*Action item*: For the entries that follow, produce an exact copy with no pictures in it.

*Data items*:
= Beginning of Section =
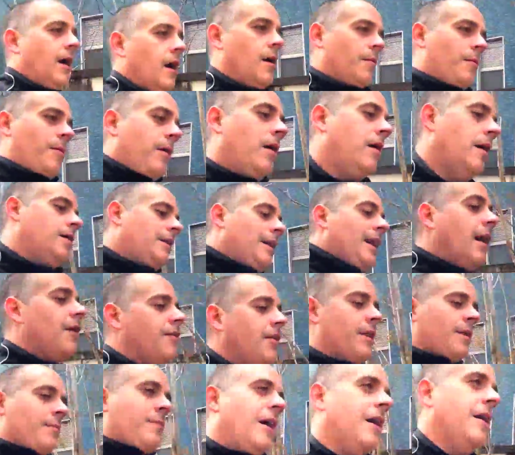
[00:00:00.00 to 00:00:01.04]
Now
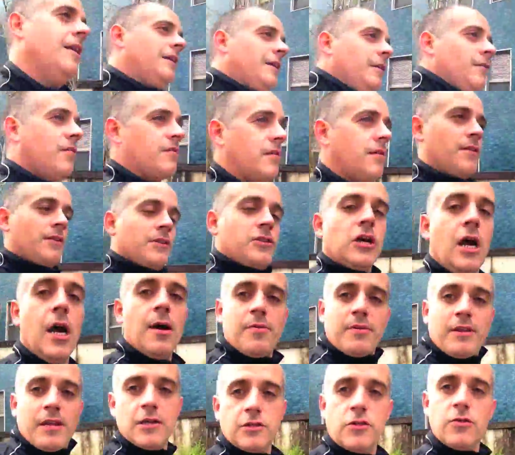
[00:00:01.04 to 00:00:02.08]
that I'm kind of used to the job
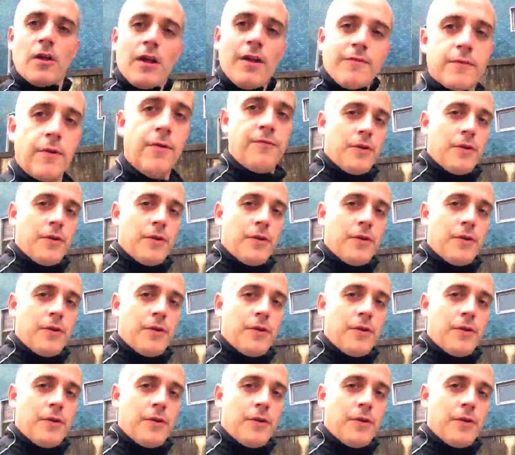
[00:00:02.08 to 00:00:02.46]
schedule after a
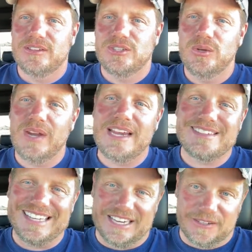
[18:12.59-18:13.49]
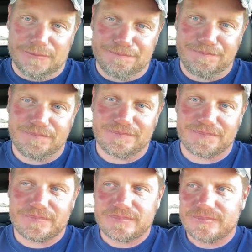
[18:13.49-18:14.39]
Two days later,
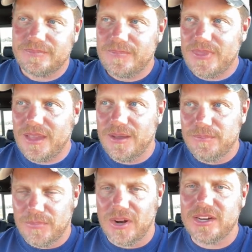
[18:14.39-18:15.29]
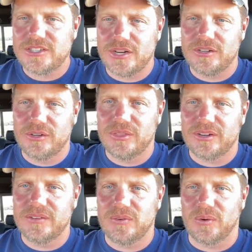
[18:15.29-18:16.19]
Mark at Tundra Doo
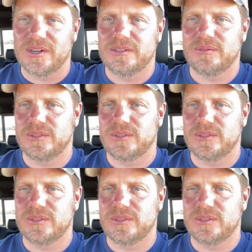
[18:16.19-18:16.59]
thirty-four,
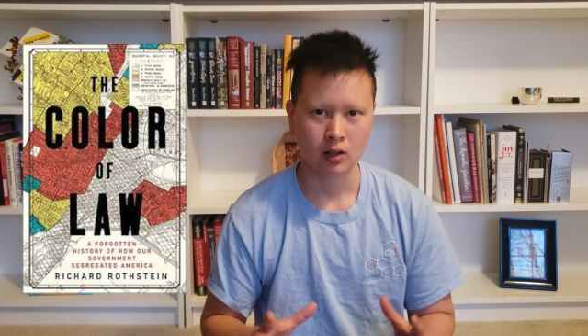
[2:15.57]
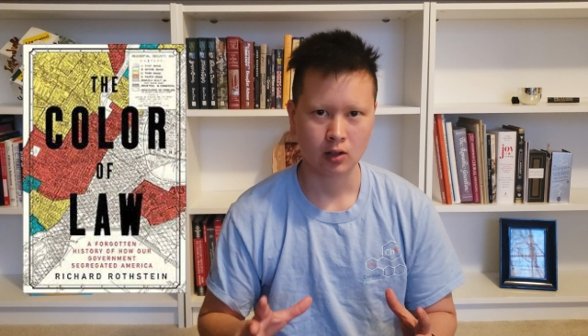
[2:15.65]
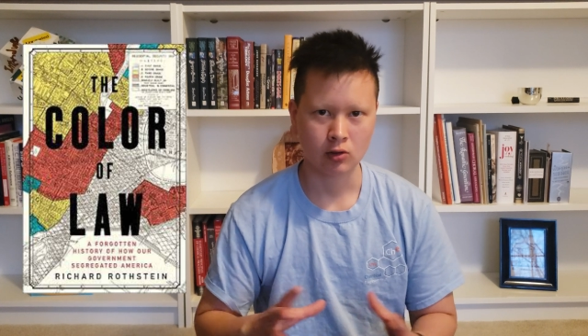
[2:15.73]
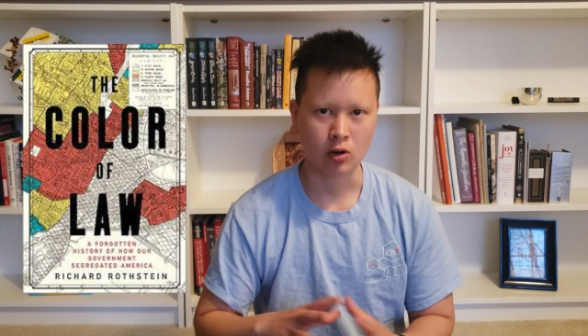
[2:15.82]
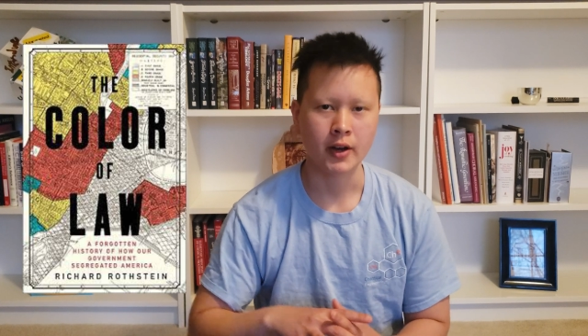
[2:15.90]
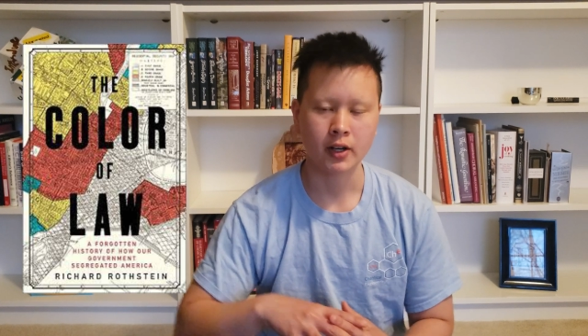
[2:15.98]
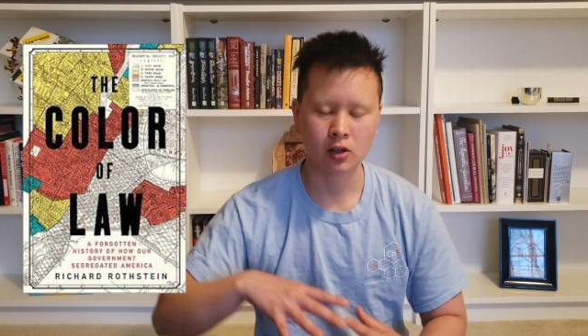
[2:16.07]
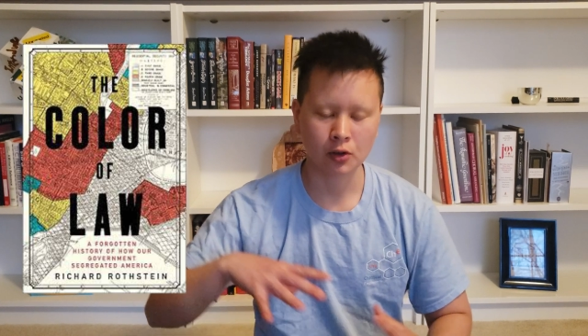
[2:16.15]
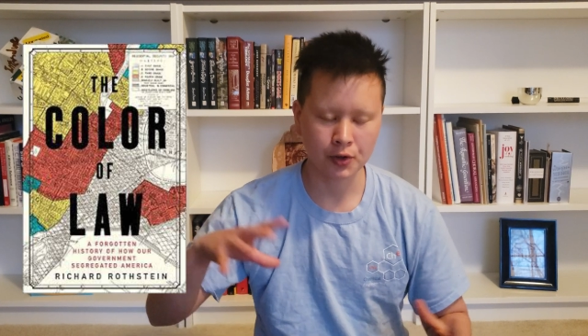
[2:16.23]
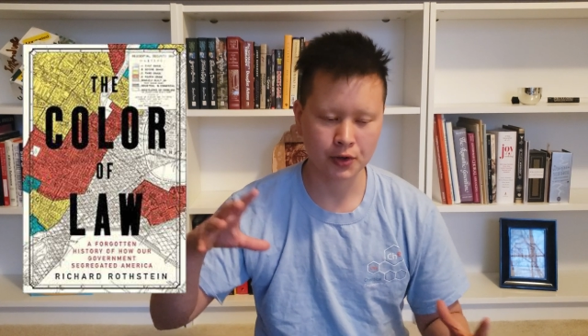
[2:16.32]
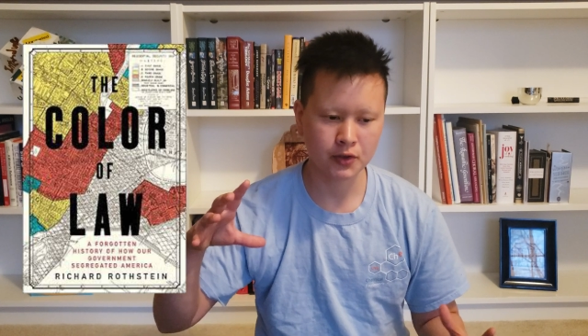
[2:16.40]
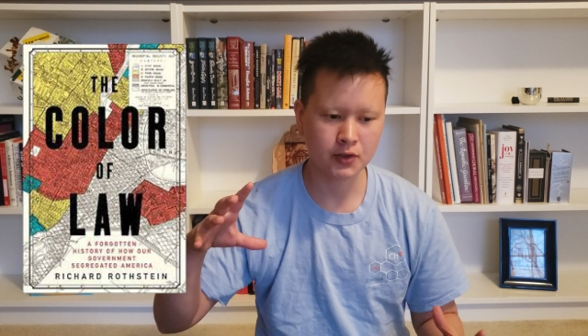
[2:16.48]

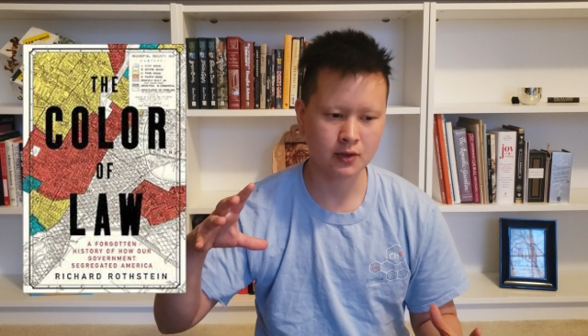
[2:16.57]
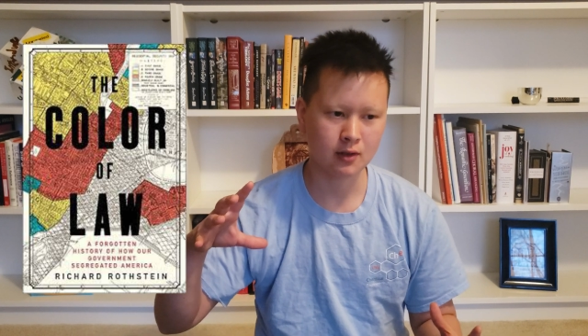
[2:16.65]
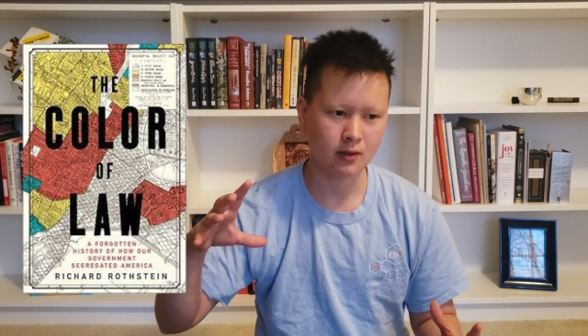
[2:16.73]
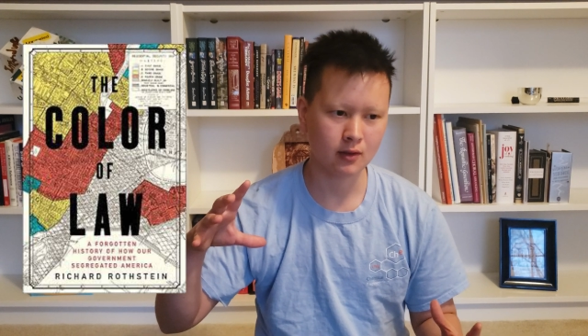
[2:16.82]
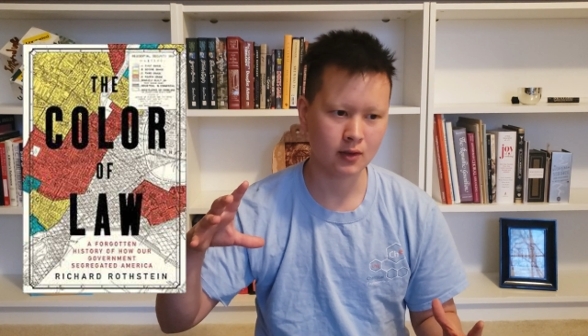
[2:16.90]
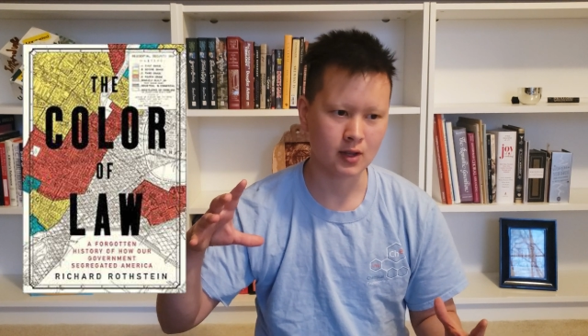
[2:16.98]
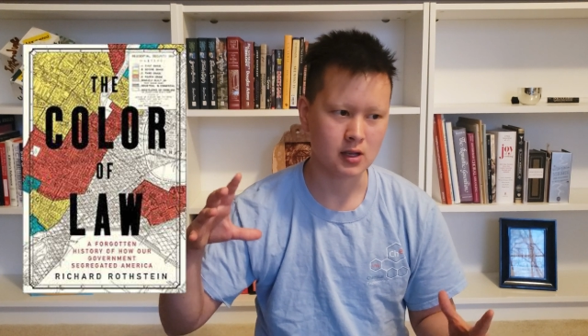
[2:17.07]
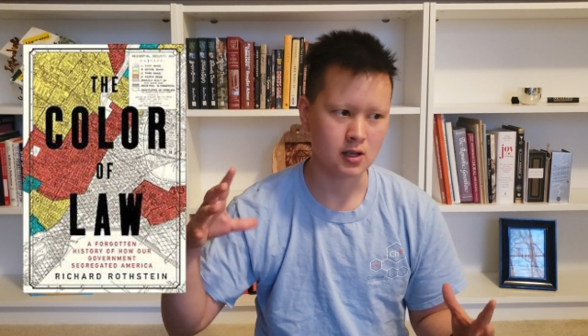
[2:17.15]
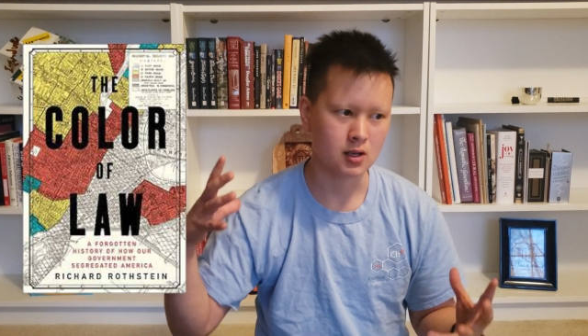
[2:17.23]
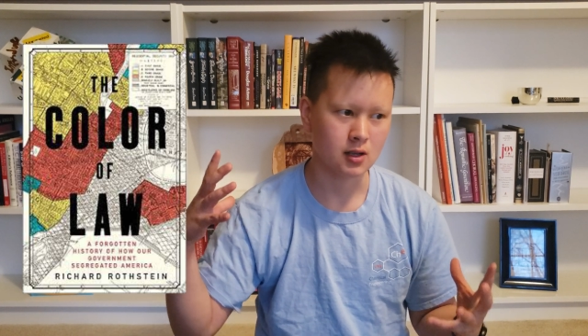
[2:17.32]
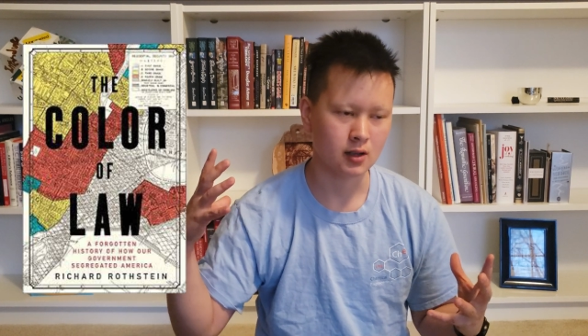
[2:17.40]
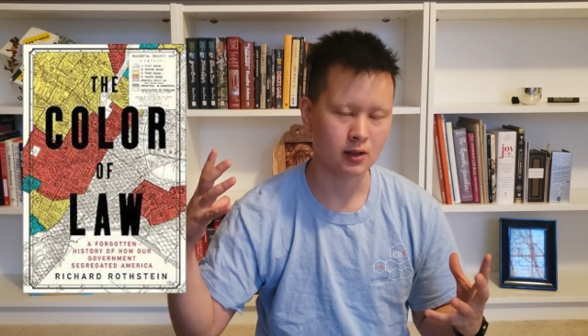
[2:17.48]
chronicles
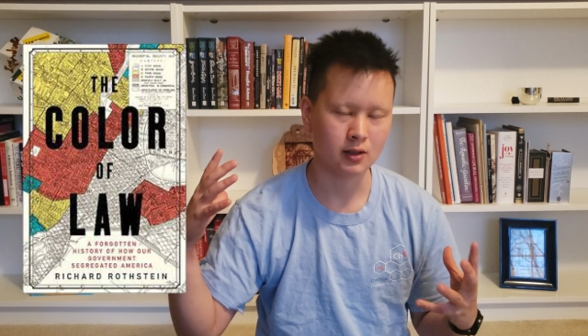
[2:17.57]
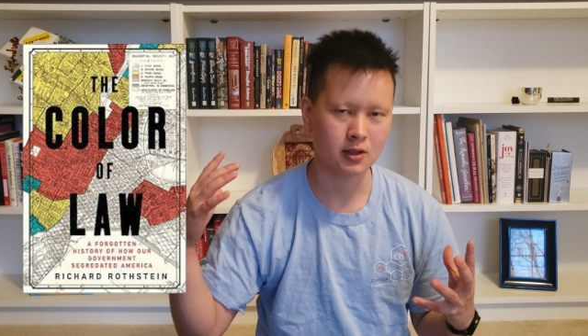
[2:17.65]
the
= End of Section =
*Response area*:
[00:00:00.00 to 00:00:01.04]
Now
[00:00:01.04 to 00:00:02.08]
that I'm kind of used to the job
[00:00:02.08 to 00:00:02.46]
schedule after a
[18:12.59-18:13.49]
[18:13.49-18:14.39]
Two days later,
[18:14.39-18:15.29]
[18:15.29-18:16.19]
Mark at Tundra Doo
[18:16.19-18:16.59]
thirty-four,
[2:15.57]
[2:15.65]
[2:15.73]
[2:15.82]
[2:15.90]
[2:15.98]
[2:16.07]
[2:16.15]
[2:16.23]
[2:16.32]
[2:16.40]
[2:16.48]

[2:16.57]
[2:16.65]
[2:16.73]
[2:16.82]
[2:16.90]
[2:16.98]
[2:17.07]
[2:17.15]
[2:17.23]
[2:17.32]
[2:17.40]
[2:17.48]
chronicles
[2:17.57]
[2:17.65]
the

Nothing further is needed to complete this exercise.